How, “politically” will you position yourself and your client to get an improved deal, or even the same one that was proposed before? 

If you have an Offer, what are your options, in terms of creating a contract

Just one! ACCEPT it, fully and completely, without reservation. That creates the contract. Nothing else! 

If you have an Offer, what are your options, in terms of dealing with it

You can: 

  1. Accept it, or
  2. Reject it.

There’s no middle ground here. There’s no such thing as “guilty with an explanation”. Anything which is not acceptance is rejection.

And, this is something you need to know, once you say “no”; it’s over, there’s no such thing as “take backs”. Everyone knows this!

That means, naturally, that if the price offered is $500,000.00 and you sign it back at $525,000.00, which is not agreeable to the offeror, that you can’t go back and accept the original $500,000.00 assuming, of course, that you are still within the time period (“Z”). 

Any answer, other than a “yes” is a rejection. It is a “no”.

That’s the law.

Now, when it comes to “negotiating” which is just “talking smack” until you’re ready to write it down as an algebraic expression, you can do just about whatever you want. 

So, (in the art of the deal) you can revive dead offers, you can resuscitate the dead offers, you can kill offers, you can spike offers, you pass on verbal offers, you can do just about anything. 

However, if you want to create a contract, you have to follow the rules. These rules have been around for thousands of years, so there shouldn’t really be much of a debate, but for one reason or another, many people forget them or apply them incorrectly. 
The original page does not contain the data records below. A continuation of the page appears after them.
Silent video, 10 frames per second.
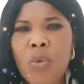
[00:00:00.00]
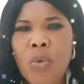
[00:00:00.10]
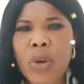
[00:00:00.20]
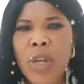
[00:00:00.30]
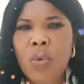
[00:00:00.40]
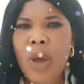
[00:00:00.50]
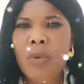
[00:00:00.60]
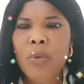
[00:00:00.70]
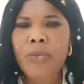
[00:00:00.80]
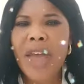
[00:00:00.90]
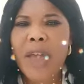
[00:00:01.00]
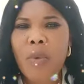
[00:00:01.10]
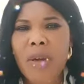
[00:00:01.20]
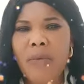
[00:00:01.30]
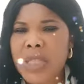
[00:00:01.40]
wouldn't no very
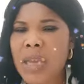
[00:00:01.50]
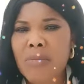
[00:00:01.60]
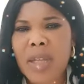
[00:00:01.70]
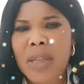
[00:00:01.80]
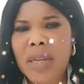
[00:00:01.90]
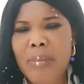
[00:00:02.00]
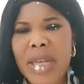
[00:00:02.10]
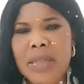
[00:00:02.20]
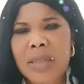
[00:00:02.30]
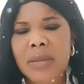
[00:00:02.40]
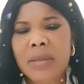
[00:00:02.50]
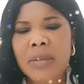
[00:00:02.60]
well. What's your bunny rabbit?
What’s the Most Common Mistake?

Answer:

Failing to communicate the “yes” to the offeror before the expiration of the time period. 
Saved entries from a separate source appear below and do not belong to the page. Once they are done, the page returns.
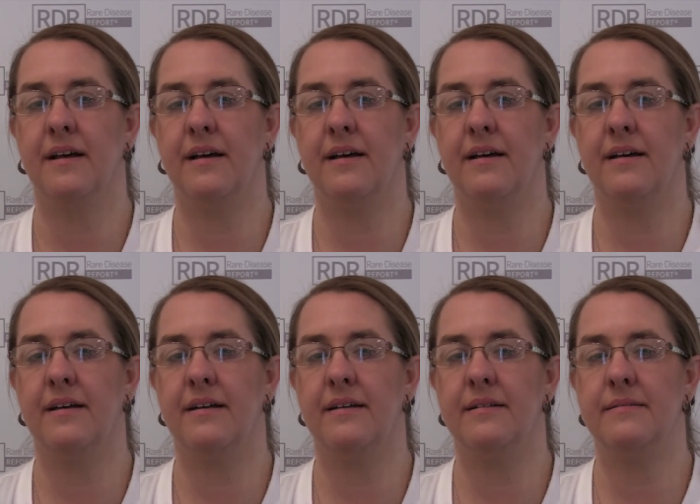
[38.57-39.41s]
uh,
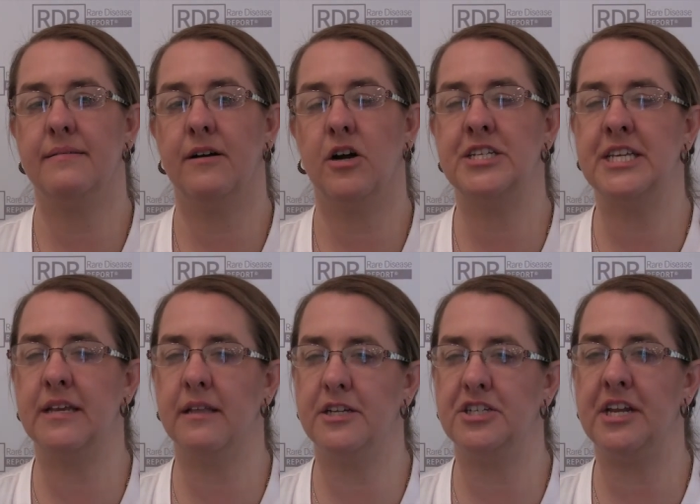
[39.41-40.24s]

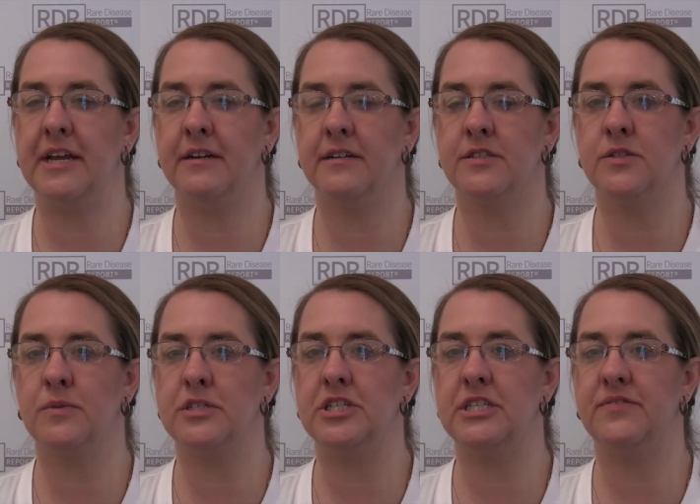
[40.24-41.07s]
articulation errors
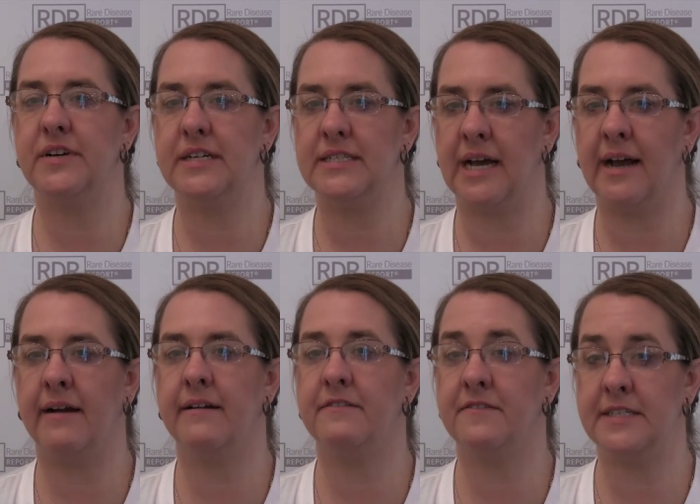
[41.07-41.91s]
when she's very
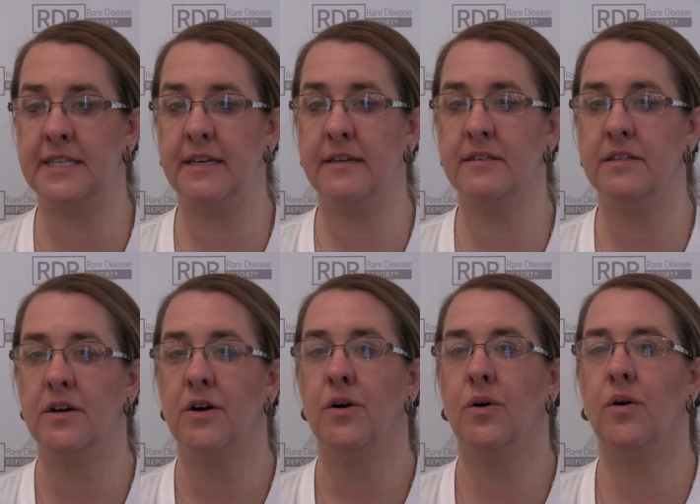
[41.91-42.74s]
tired and fatigued
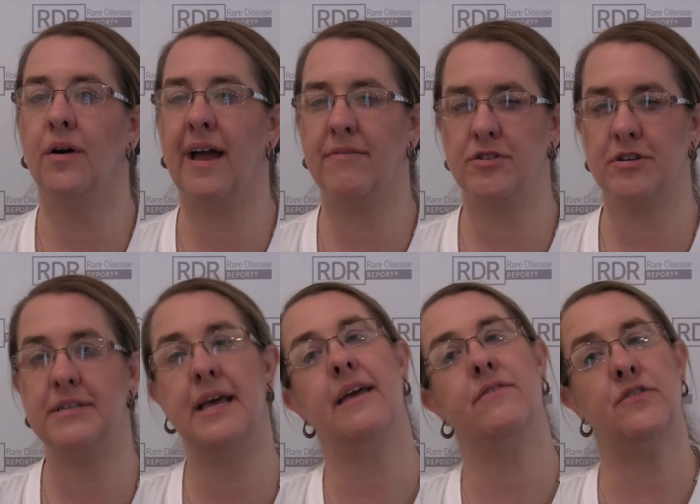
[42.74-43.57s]
or after a
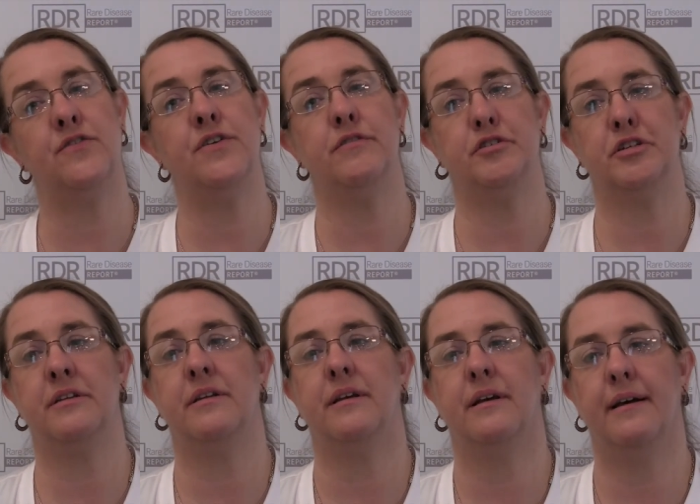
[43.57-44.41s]
day of
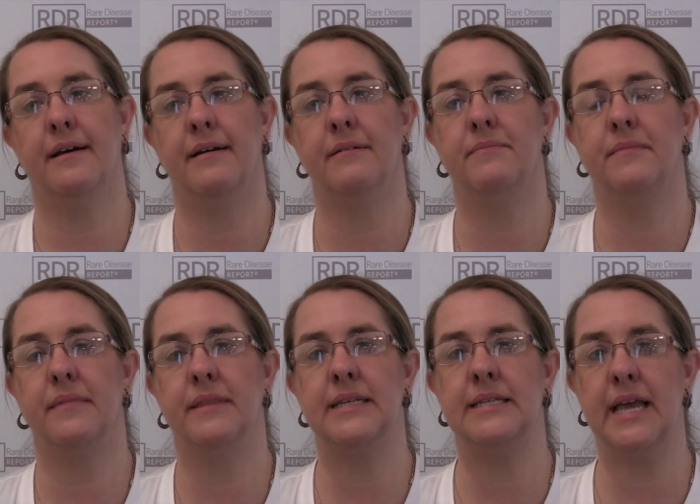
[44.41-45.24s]
infusion. Um,
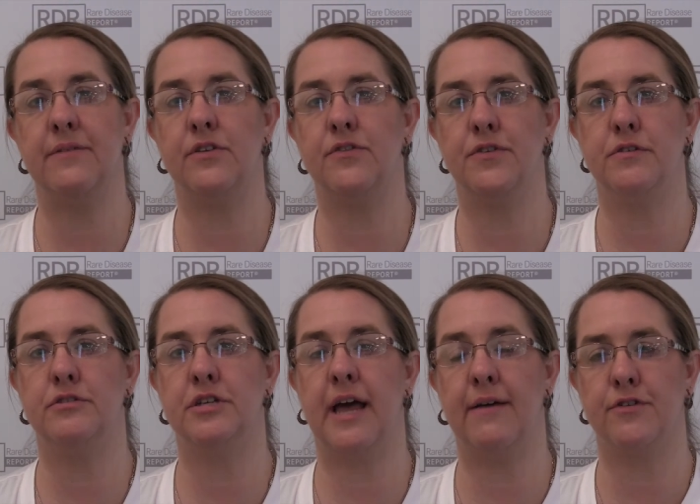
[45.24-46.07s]
the day of
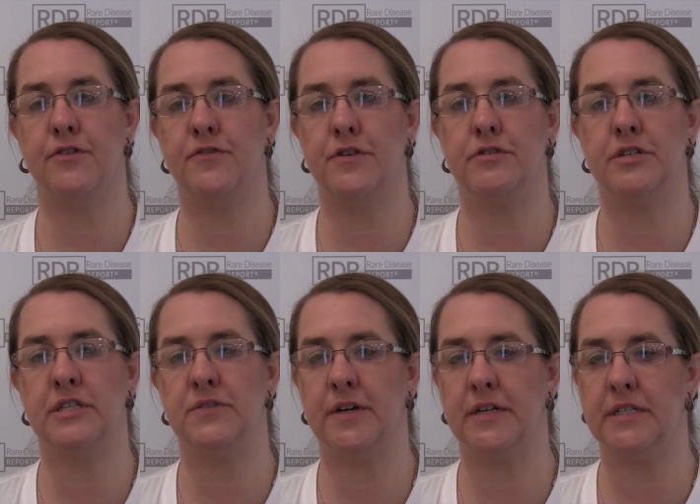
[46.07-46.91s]
infusion after infusion
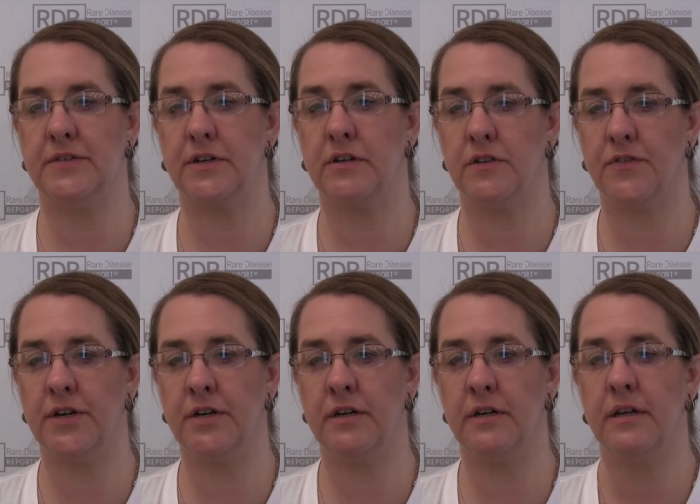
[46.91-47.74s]
is very difficult for
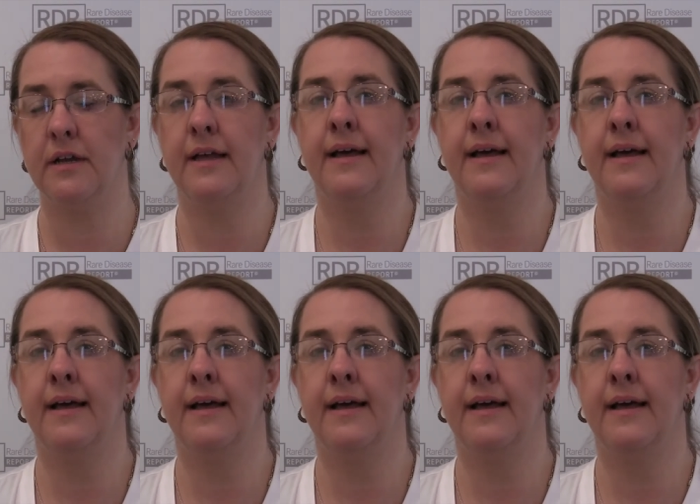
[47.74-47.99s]
her.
Once “Z” comes and goes, it’s too late. If 8:00 pm is the deadline, then the agent for the offeree (who just said “yes’) must communicate this information to the offeror BEFORE 8:00 pm.

Evidence of that communication taking place at 8:05 pm is the death knell to the deal. That is evidence of no agreement. What you need is evidence of an agreement. If you are t5 minutes too late, you might as well be 5 years too late. 

This is interesting because the standard form agreement carries a Confirmation of Acceptance clause at the end, and permits the signature of either the seller or the buyer. But, 99% of the time, they won’t know, it’s only the agent for one of the parties who can properly attest to that.